The artist, Vicki McClay met the owners of Upper West through an artist friend, Imelda Healy. McClay was schooled at the Minneapolis Institute of Arts and the Walker Art Center. She continued her studies at the University of Minnesota and The College of Art and Design.
McClay’s mother played an active role in fueling her desire to be an artist. “When I was about 12 or 13 years old she gave me a small oil painting set which came in a wooden box,” recalls the artist. “To this day, I always keep in my studio. She was a single mom with two children, so it was quite difficult for her to find the resources for classes and supplies, but she saw how important it was to me and made it a priority.”
McClay’s wish is to welcome her audience into the each painting. To allow them the opportunity to explore the contrasting worlds that she creates. She explains, “I’ve been very fortunate to see a great deal of the world and each new environment has brought something different to my paintings. Some experiences immediately impact my work and others gestate for a considerable time, but everywhere I have gone I have discovered we live in a world of such amazing color and light, which is in constant flux. There are endless qualities to the elements that surround us – the air, land and water – and I see these elements impacting each other all the time. At times it seems as if we are unsure where one element ends and the other begins.
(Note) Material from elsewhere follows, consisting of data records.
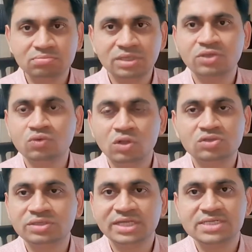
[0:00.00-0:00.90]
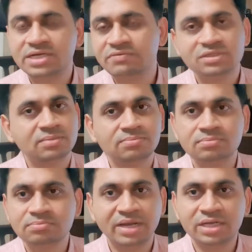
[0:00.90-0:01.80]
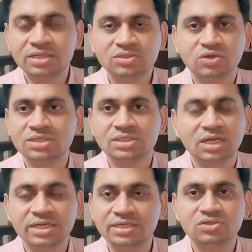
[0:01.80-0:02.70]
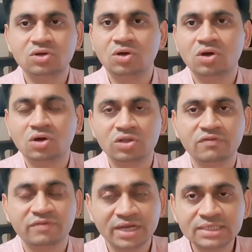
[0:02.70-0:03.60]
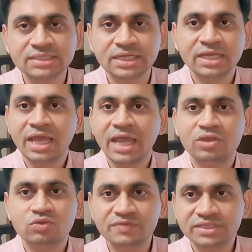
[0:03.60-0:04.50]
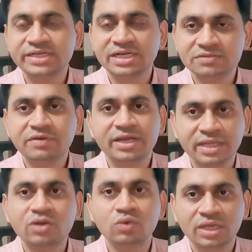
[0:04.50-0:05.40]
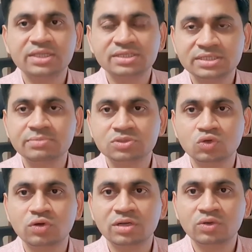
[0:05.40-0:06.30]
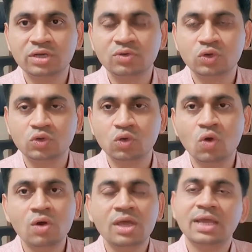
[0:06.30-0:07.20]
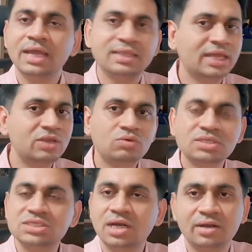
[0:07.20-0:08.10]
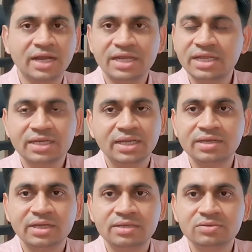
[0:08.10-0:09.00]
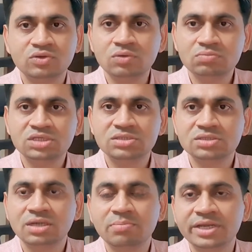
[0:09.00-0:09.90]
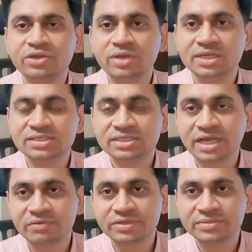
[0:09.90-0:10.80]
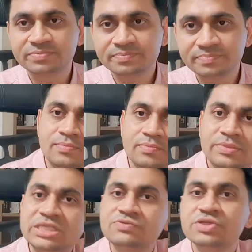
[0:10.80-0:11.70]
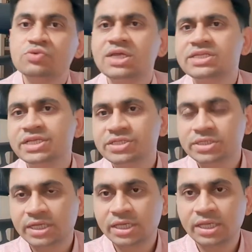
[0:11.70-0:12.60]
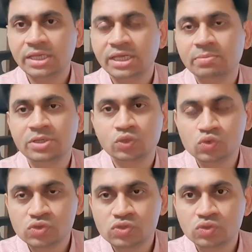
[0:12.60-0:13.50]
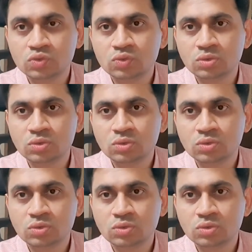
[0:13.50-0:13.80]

you also tested with some mentors or consultants or your friends, and you feel satisfied that okay, this seems good to go, and then you can start writing it and just complete your essay that way. This visualization technique can be used to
She continues, “I think of these paintings as dream-like abstractions; they are my inner reality of the things I have felt about the places I’ve been. They are an interpretive landscape and are often spatially ambiguous. I strive to convey a sense of movement, a kind of involvement in the sense of light and color springing from the world that surrounds us. I find the constant shift of light and the transformation of color happening right before our eyes throughout the course of the day to be endlessly fascinating.”